Look for the line with "[00:01:45.29]" in the data below, then reproduce word for word that line and every line after it. Leave out all pictures and add nothing.

### RECORDS FOR THIS TASK:
· · · ·
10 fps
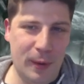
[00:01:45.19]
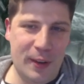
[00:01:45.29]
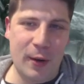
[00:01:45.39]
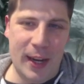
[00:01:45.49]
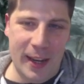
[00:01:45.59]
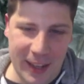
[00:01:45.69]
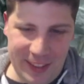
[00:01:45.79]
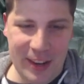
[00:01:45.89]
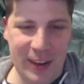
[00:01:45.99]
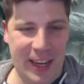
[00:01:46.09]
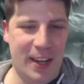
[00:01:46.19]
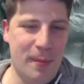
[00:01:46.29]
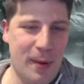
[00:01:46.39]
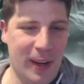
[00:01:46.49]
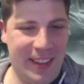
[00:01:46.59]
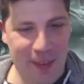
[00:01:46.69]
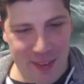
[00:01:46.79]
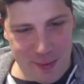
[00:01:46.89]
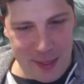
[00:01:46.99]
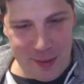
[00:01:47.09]
Let's go again. Let's go again. Come on. Let's give you
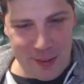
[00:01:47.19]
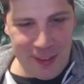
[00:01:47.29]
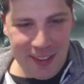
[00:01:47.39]
something good.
· · · ·
### ANSWER TO THE PROBLEM:
[00:01:45.29]
[00:01:45.39]
[00:01:45.49]
[00:01:45.59]
[00:01:45.69]
[00:01:45.79]
[00:01:45.89]
[00:01:45.99]
[00:01:46.09]
[00:01:46.19]
[00:01:46.29]
[00:01:46.39]
[00:01:46.49]
[00:01:46.59]
[00:01:46.69]
[00:01:46.79]
[00:01:46.89]
[00:01:46.99]
[00:01:47.09]
Let's go again. Let's go again. Come on. Let's give you
[00:01:47.19]
[00:01:47.29]
[00:01:47.39]
something good.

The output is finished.